▶ Work instructions: Transcribe only the part of the material below that begins at the line containing "[457.20-458.20s]" and ends at the line containing "[463.20-464.20s]", with both kept and images left out.

*** Opening of Data ***

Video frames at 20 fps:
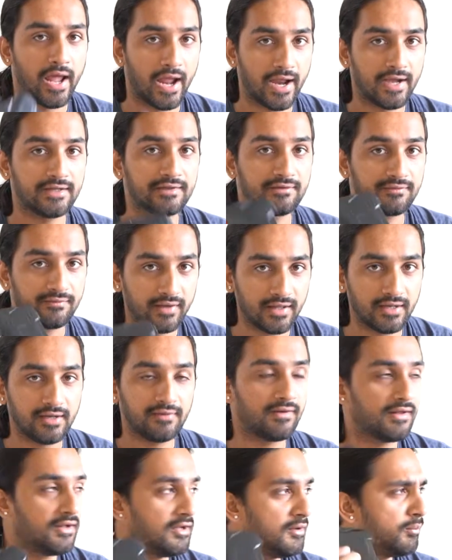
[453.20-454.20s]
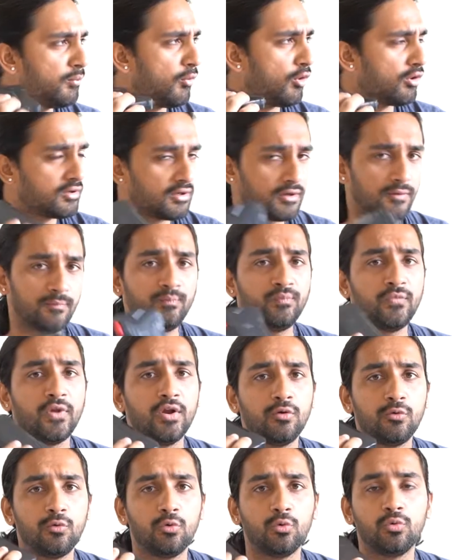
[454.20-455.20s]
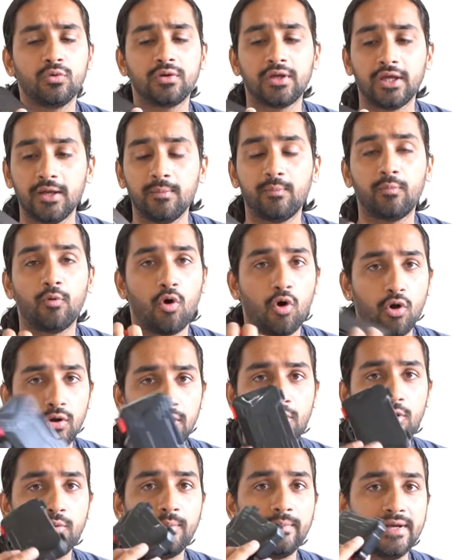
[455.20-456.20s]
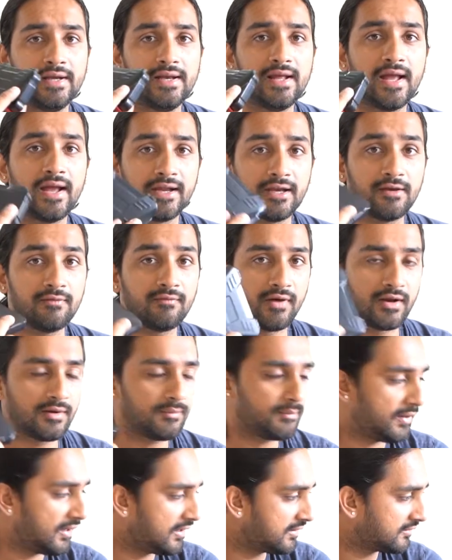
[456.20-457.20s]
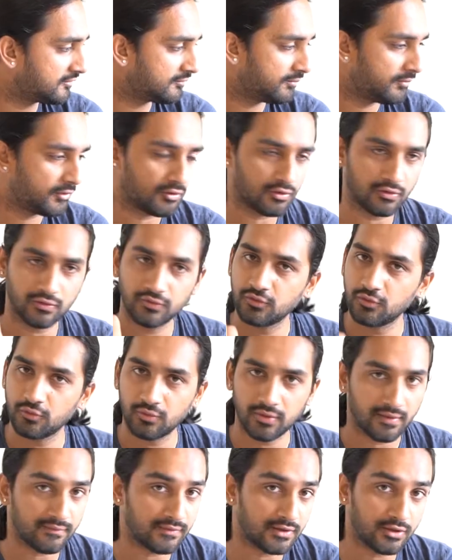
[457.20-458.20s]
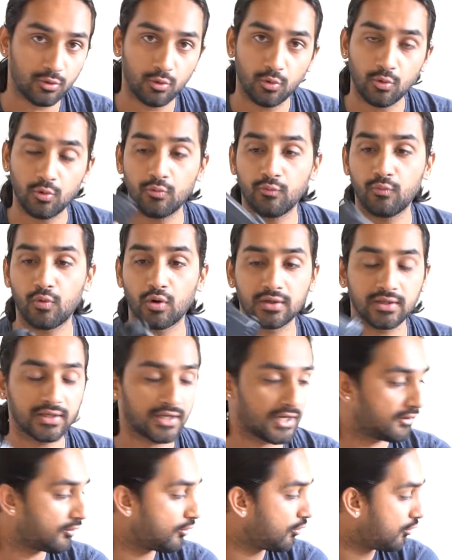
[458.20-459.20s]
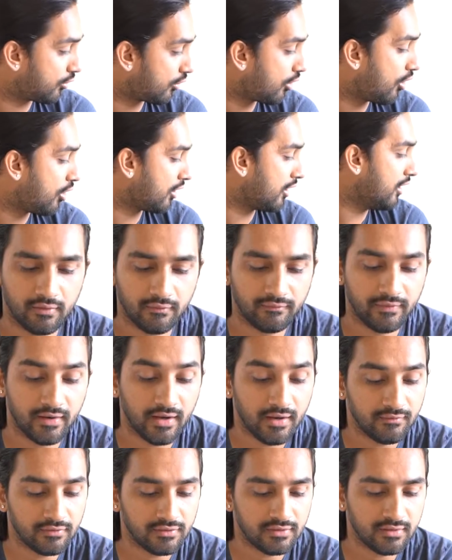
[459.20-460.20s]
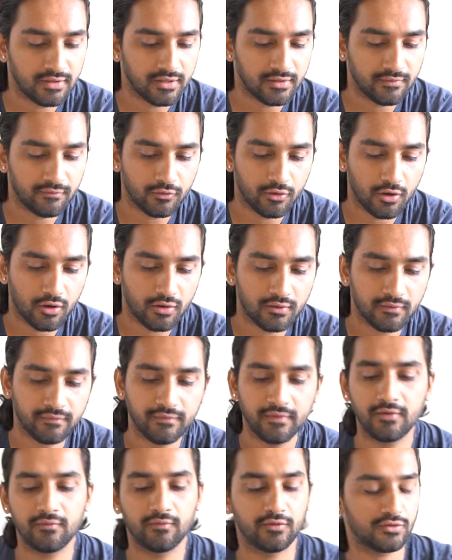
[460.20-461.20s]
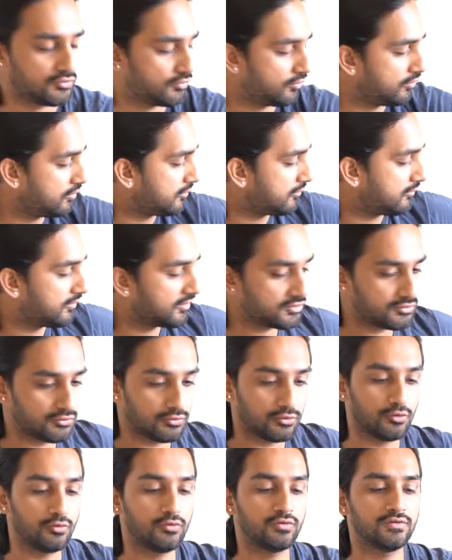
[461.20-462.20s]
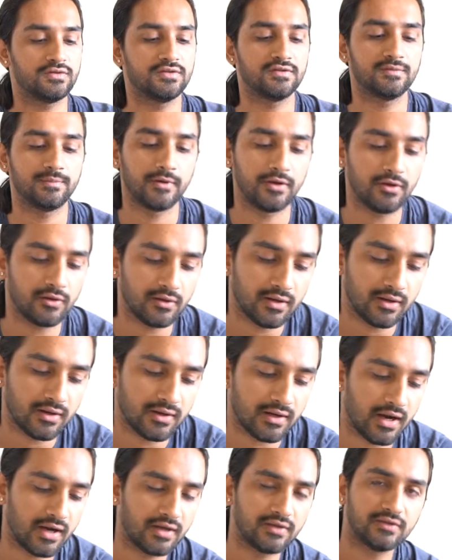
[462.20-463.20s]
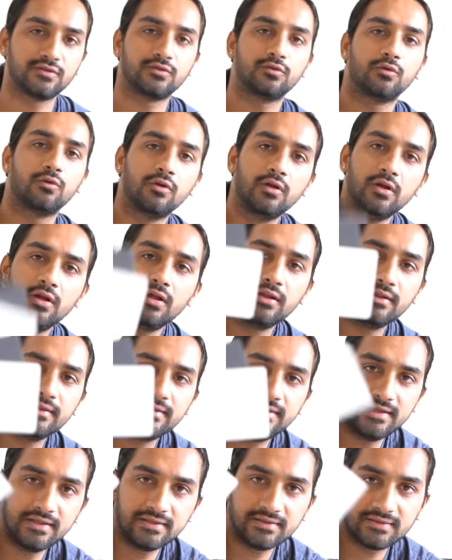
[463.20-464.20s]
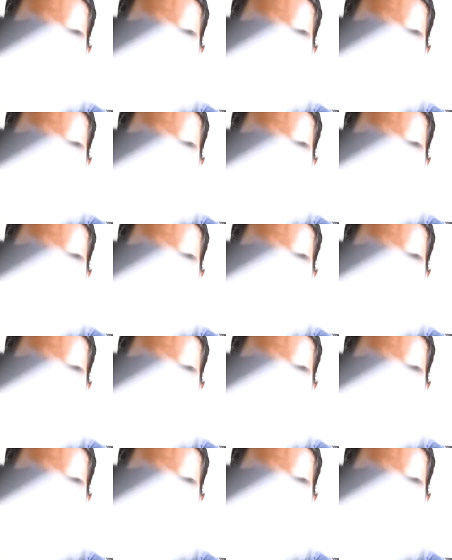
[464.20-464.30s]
and it's very important to keep all your media in one place because you never know what can go wrong. When I was learning photography, it was told to us to use this particular card. So this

*** Close of Data ***

▶ Answer section:
[457.20-458.20s]
[458.20-459.20s]
[459.20-460.20s]
[460.20-461.20s]
[461.20-462.20s]
[462.20-463.20s]
[463.20-464.20s]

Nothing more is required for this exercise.